The fact that the number of fields increases over time is cause for concern. The issue at hand is that we potentially have to deal with three different types of CSV files: one with 56 fields, another one with 61, and a final one with 109 fields. We must examine carefully the CSV files we download.
Chapter 9 ■ GettinG the FliGht Data into Splunk
We start by reviewing the first month available, October 1987. The easiest way to do this is to use a spreadsheet. We first look at the title line and notice that it has all the field names for the 109 fields. This is good because it means that we might not have to worry about dealing with three different CSV files. Now we look at the first line where we can see that there is no data starting in column 57 (CarrierDelay) to column 109 (Div5TailNum). A quick glance at all the data lines shows that pattern.
Although using a spreadsheet is the easiest way of examining a CSV file, it is not the most thorough. By definition, a CSV file contains Comma Separated Values. Even though the spreadsheet shows that there is no content in fields 57 through 109 in the data lines, we need to make sure that those fields are in the file and contain nothing. Each line should have a total of 108 commas, as the last field does not need one. Starting with field 57 there should only be commas with nothing between them or a pair of double quotes, one after another (“”), which represents an empty string.

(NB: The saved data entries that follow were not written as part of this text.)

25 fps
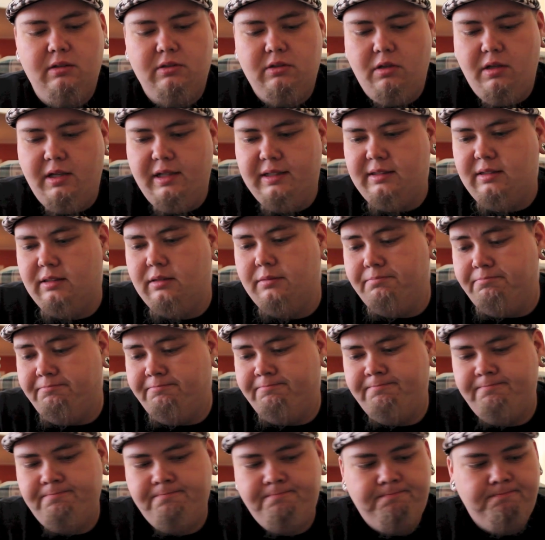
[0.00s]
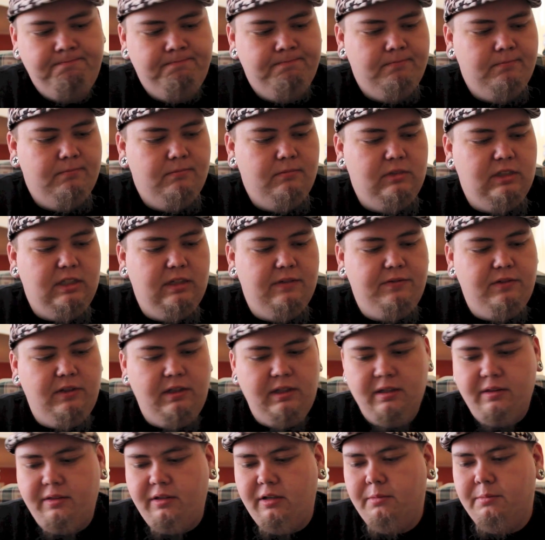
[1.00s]
so that's definitely
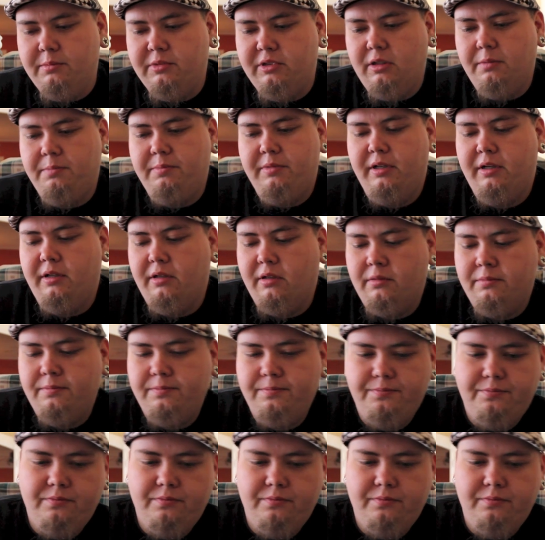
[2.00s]
a thumbs up there.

Although this is not exactly a fun endeavor, we counted the commas and found that the couple of random lines we chose have all the commas necessary to delimit 109 fields. This is really good news, because now we know that the October 1987 file has all 109 fields, even thought many of them are not populated. This means that there is only one type of CSV file to deal with, instead of three.

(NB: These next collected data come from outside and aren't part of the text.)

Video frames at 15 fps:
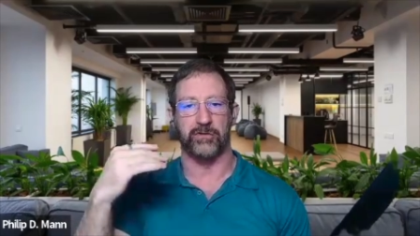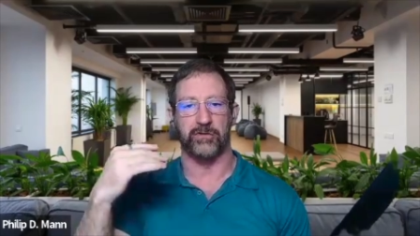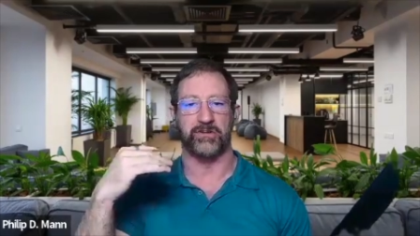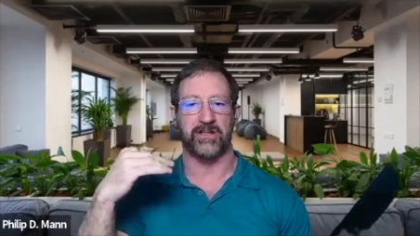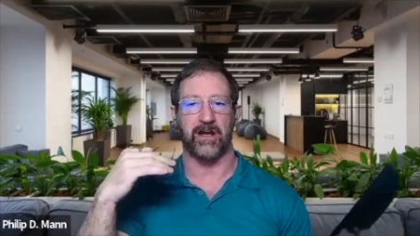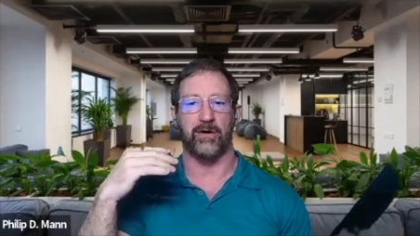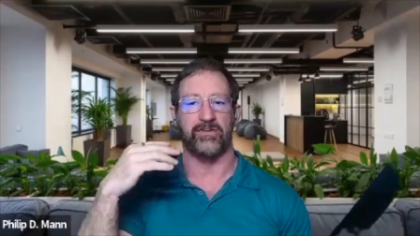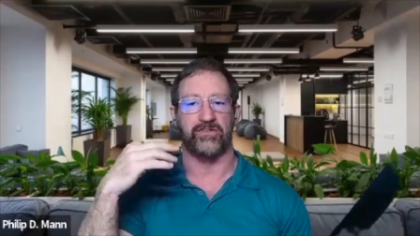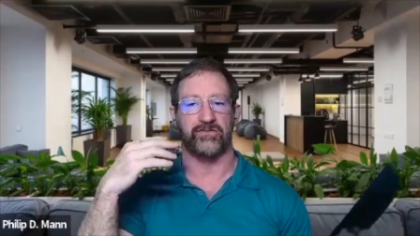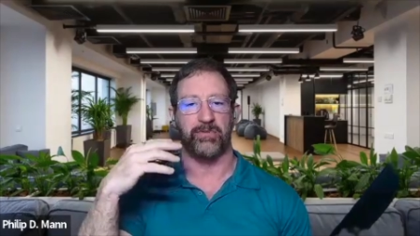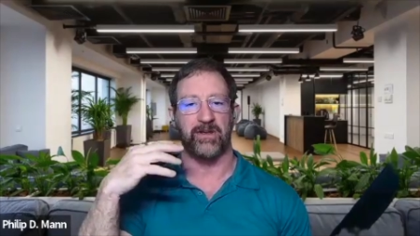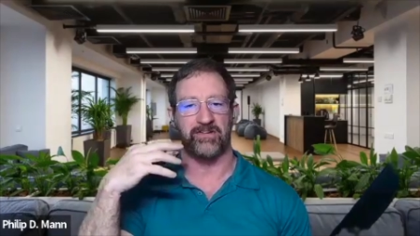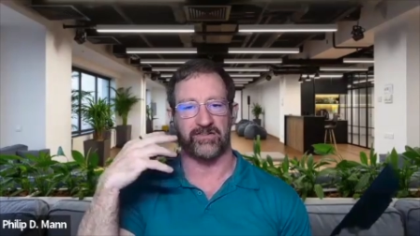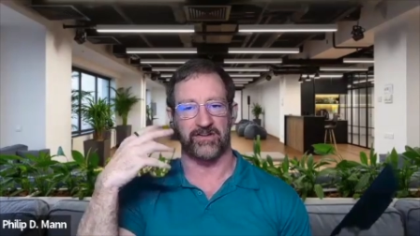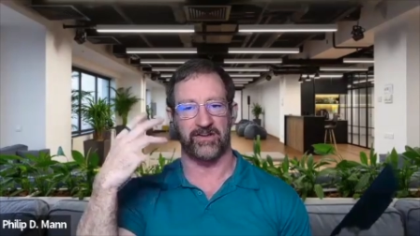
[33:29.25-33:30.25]
but they always
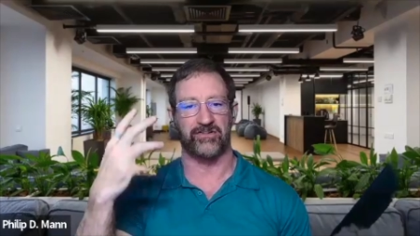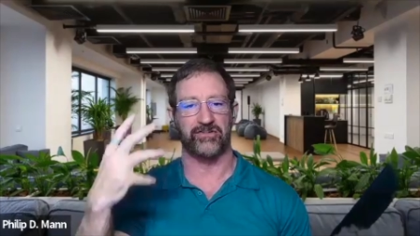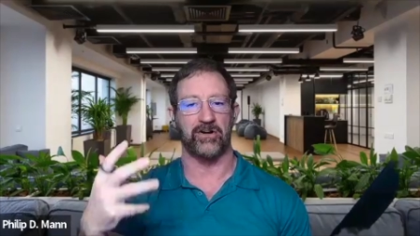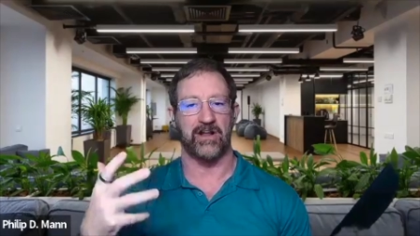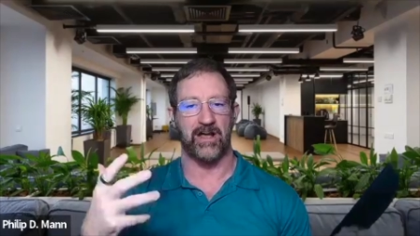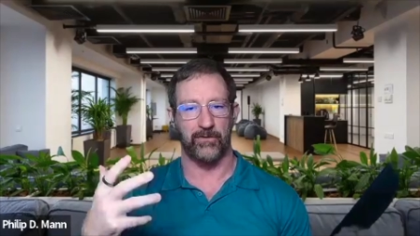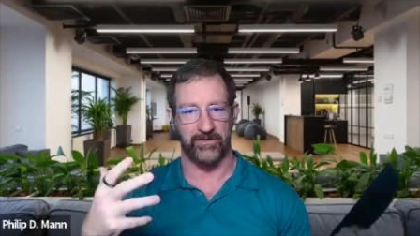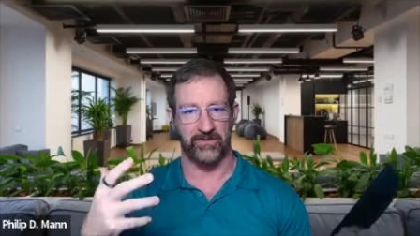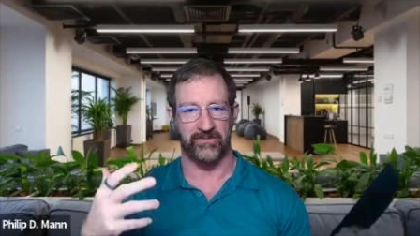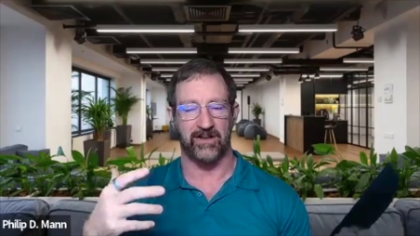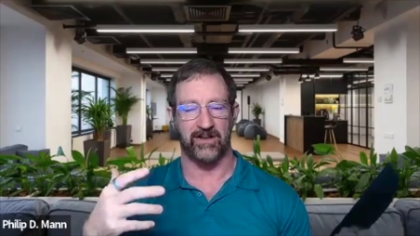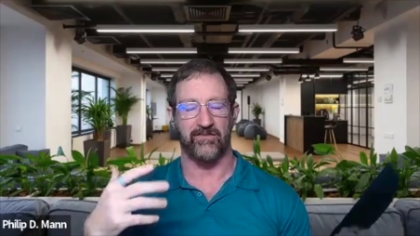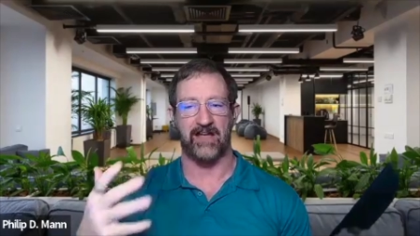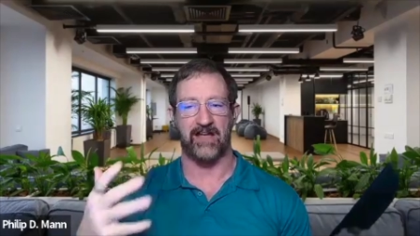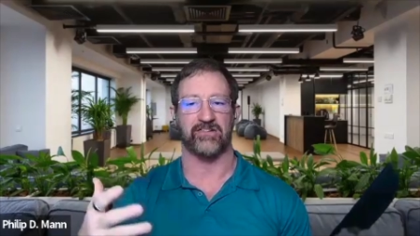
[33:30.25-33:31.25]
basically start out with this thing
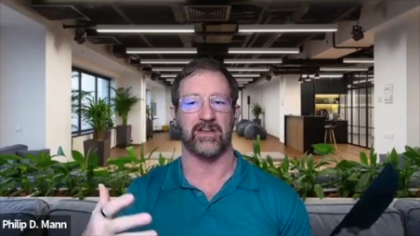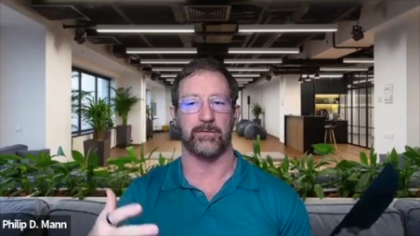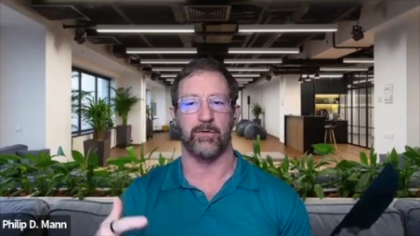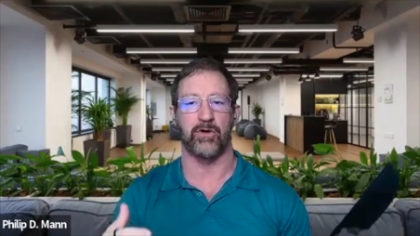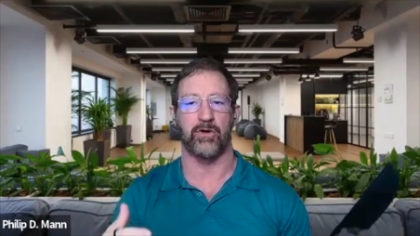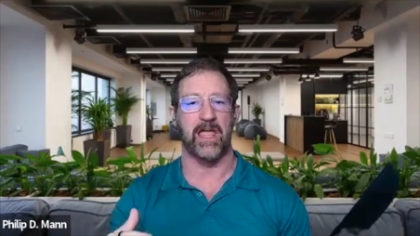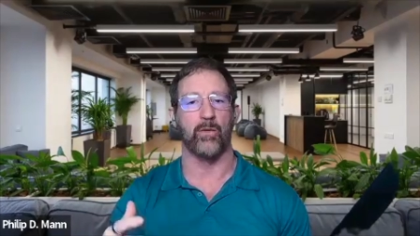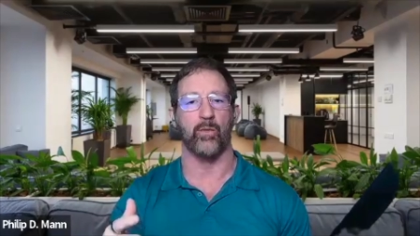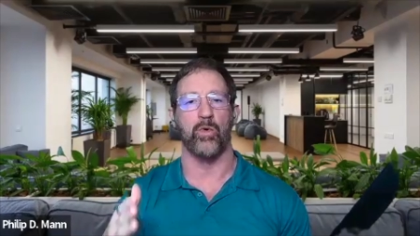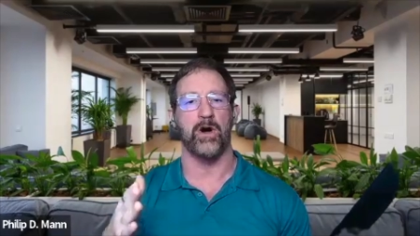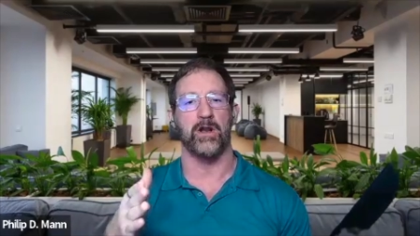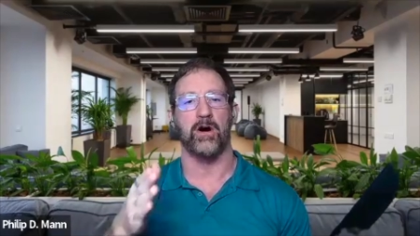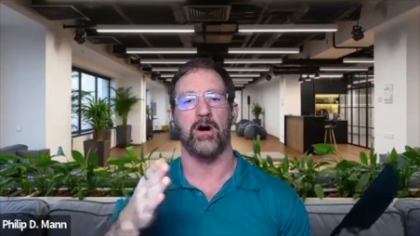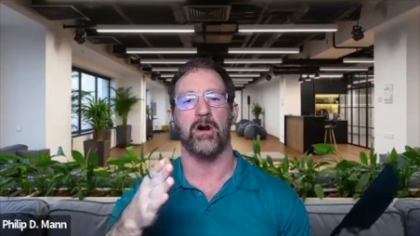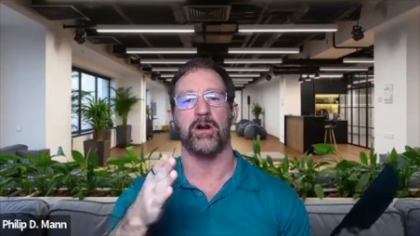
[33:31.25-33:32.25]
of asking them, okay,
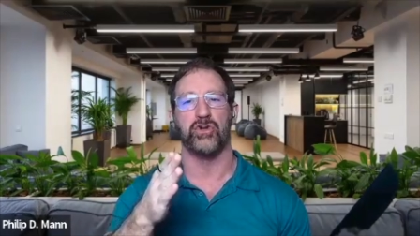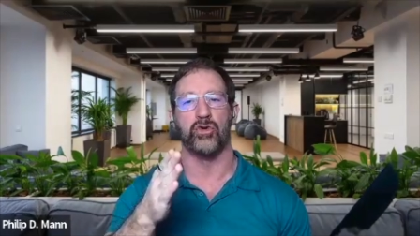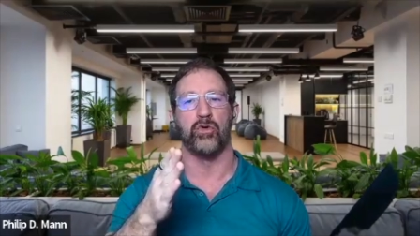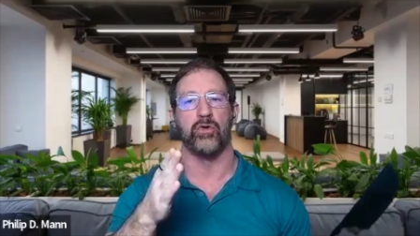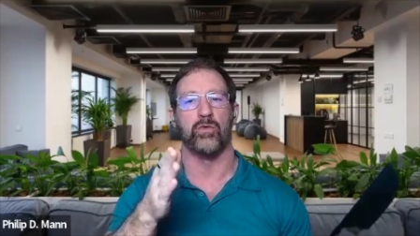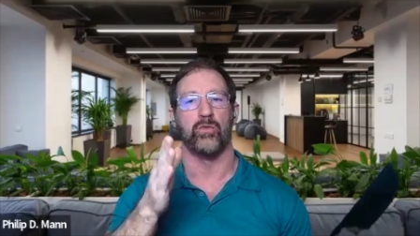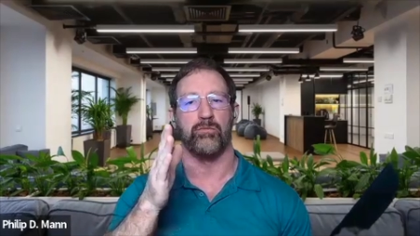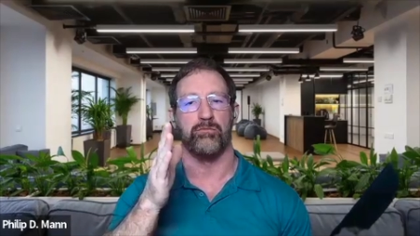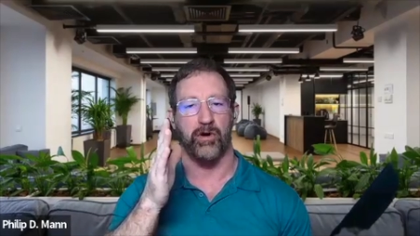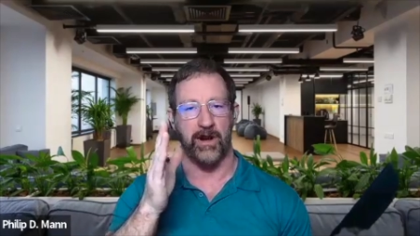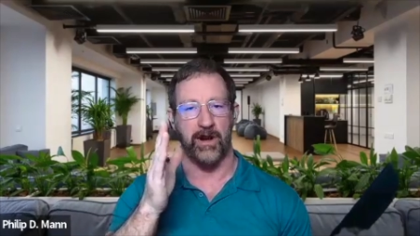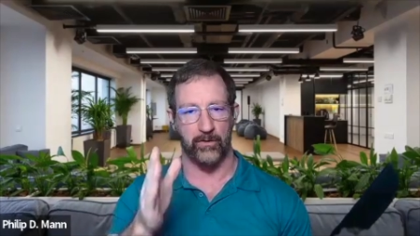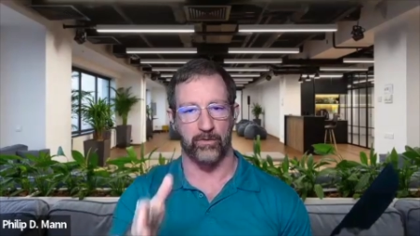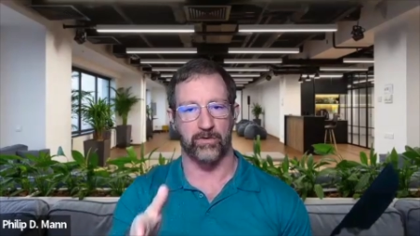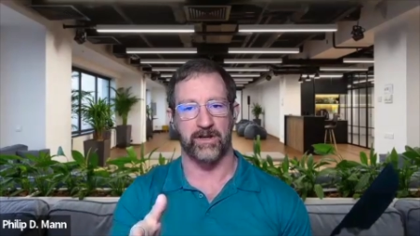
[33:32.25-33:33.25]
what are your
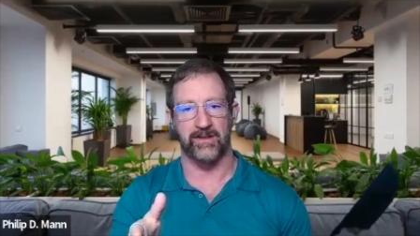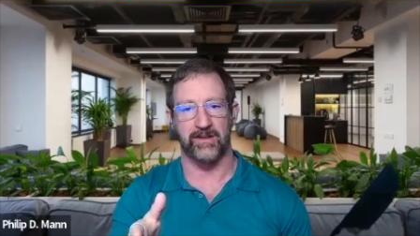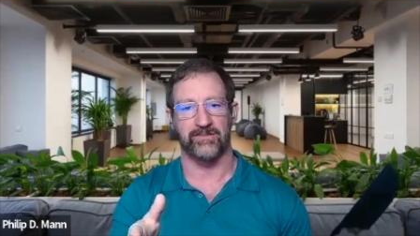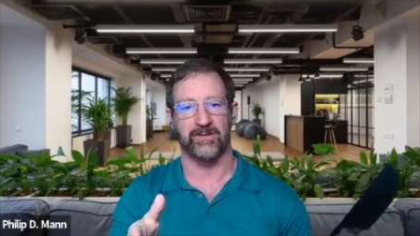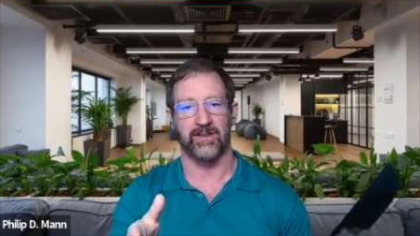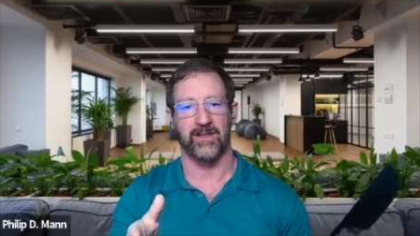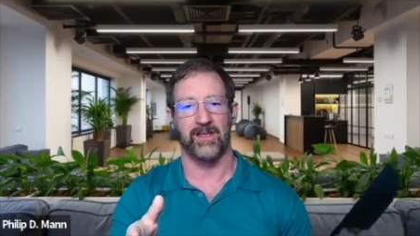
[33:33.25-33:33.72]
priorities?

The next step is to make sure that the format is consistent throughout all the flight data. For this we choose to examine the months of June 2003 and October 2008, which are the ones where new fields are added. We reviewed these files and found the layout to be consistent. Now we are sure that all the files that contain the flight data have the same layout or format containing 109 fields, and we will not have to do any special processing for this reason.
When using a spreadsheet to examine the data, you also have to be aware that the spreadsheet will use default representations for data fields. For example, the FlightDate field is formatted as yyyy-mm-dd in the CSV file; however, the spreadsheet presents it as mm/dd/yyyy. Another example is the CRSDepTime field, which in the CSV file is a string with the following format: “hhmm”. The string “0900” is presented in the spreadsheet as 900. You have to be aware of how data is presented in the spreadsheet as in many cases it will vary from the actual data.
Be thorough when you are getting familiar with the data you are going to analyze. Using a spreadsheet is a quick way to verify certain things, but it is not the best solution. You will always have to examine the raw data using a text editor.